_What you are asked to do_: In the data below, one line contains "[14:43.14-14:44.14]" and a later one contains "[00:00:16.55]". Print both, with every line between them, exactly and alone.

_Records to use_:

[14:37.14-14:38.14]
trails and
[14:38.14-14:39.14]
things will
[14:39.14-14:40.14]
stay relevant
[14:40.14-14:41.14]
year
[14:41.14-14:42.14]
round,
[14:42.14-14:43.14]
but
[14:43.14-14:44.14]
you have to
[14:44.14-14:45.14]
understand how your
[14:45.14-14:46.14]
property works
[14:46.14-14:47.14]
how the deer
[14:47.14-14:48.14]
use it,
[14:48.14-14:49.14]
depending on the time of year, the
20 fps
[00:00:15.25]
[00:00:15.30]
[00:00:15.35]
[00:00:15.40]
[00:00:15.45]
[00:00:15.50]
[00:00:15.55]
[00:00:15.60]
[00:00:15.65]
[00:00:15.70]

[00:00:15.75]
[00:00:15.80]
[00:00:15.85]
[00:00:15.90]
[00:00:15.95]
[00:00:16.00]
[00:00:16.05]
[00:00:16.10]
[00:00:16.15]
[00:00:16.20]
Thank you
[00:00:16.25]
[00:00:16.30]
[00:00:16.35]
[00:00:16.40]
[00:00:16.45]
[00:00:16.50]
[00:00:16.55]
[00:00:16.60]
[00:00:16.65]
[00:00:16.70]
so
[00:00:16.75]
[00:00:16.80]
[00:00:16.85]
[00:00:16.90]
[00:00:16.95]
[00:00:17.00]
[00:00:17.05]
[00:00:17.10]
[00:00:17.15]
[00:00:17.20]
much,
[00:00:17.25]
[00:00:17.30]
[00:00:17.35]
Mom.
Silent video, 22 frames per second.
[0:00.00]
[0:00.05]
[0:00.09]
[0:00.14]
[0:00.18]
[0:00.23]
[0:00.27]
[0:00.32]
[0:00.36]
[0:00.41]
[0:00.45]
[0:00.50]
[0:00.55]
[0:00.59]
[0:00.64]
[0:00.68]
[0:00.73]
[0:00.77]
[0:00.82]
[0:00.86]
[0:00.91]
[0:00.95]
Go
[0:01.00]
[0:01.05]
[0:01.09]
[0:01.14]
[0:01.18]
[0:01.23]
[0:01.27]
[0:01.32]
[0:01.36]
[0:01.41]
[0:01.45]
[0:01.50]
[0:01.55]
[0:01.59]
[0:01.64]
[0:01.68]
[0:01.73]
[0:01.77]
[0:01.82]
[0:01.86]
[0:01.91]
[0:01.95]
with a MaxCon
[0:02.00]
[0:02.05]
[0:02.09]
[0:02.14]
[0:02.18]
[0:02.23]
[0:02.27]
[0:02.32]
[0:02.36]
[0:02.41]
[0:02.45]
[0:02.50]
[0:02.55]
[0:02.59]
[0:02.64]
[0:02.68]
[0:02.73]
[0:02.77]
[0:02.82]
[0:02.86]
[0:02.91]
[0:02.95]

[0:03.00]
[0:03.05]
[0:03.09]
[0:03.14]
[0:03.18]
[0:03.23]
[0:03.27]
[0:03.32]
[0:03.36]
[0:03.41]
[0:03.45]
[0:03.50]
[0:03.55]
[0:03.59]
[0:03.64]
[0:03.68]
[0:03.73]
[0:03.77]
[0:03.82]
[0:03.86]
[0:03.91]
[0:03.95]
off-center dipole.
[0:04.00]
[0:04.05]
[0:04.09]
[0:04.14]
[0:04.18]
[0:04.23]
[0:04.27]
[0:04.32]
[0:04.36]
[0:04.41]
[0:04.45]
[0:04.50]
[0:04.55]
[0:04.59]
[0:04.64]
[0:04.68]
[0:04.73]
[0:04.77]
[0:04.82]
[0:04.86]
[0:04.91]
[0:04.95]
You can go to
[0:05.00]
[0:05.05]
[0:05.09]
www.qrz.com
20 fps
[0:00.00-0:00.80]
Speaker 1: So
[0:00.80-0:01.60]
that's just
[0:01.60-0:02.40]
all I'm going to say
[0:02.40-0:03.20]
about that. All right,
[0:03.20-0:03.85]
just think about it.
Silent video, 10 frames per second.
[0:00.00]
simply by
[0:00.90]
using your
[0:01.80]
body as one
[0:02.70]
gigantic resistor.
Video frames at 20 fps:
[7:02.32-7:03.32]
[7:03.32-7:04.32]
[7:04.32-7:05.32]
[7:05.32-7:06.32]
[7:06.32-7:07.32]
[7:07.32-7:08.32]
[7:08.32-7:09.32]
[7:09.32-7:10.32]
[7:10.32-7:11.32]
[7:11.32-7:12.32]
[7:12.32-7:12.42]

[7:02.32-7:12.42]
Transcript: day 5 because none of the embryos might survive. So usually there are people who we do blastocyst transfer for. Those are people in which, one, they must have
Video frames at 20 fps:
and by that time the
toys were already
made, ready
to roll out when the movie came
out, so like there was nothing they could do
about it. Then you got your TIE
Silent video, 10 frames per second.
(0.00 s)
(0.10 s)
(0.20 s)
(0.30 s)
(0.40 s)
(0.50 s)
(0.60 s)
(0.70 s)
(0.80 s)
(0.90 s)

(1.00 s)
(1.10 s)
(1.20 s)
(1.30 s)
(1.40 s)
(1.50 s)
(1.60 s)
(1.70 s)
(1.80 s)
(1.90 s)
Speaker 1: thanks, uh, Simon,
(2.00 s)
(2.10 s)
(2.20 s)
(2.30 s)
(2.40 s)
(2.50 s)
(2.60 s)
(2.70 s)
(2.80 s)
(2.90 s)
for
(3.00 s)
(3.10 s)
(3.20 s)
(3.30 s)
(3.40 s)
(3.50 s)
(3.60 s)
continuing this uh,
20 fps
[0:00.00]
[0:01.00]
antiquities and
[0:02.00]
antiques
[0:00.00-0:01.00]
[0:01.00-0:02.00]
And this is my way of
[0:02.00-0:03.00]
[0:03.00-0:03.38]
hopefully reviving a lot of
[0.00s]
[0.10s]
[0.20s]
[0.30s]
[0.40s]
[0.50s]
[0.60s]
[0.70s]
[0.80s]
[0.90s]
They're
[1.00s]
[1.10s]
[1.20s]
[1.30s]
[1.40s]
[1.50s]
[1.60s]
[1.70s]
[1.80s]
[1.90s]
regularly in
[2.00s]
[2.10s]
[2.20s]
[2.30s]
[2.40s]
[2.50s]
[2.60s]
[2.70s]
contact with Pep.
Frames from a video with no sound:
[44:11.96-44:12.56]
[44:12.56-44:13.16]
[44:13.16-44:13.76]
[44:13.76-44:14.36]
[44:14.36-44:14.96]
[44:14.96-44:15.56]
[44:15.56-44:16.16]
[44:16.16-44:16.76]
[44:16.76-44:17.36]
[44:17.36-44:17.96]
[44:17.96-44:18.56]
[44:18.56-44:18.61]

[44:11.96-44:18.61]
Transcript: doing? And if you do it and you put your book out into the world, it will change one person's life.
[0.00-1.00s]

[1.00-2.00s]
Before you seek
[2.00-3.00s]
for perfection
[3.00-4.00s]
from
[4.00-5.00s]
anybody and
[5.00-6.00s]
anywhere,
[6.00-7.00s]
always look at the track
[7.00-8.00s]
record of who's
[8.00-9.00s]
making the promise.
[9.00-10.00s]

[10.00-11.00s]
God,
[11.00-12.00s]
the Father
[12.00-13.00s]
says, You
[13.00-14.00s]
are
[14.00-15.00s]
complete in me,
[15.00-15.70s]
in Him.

_Exercise solution_:
[14:43.14-14:44.14]
you have to
[14:44.14-14:45.14]
understand how your
[14:45.14-14:46.14]
property works
[14:46.14-14:47.14]
how the deer
[14:47.14-14:48.14]
use it,
[14:48.14-14:49.14]
depending on the time of year, the
20 fps
[00:00:15.25]
[00:00:15.30]
[00:00:15.35]
[00:00:15.40]
[00:00:15.45]
[00:00:15.50]
[00:00:15.55]
[00:00:15.60]
[00:00:15.65]
[00:00:15.70]

[00:00:15.75]
[00:00:15.80]
[00:00:15.85]
[00:00:15.90]
[00:00:15.95]
[00:00:16.00]
[00:00:16.05]
[00:00:16.10]
[00:00:16.15]
[00:00:16.20]
Thank you
[00:00:16.25]
[00:00:16.30]
[00:00:16.35]
[00:00:16.40]
[00:00:16.45]
[00:00:16.50]
[00:00:16.55]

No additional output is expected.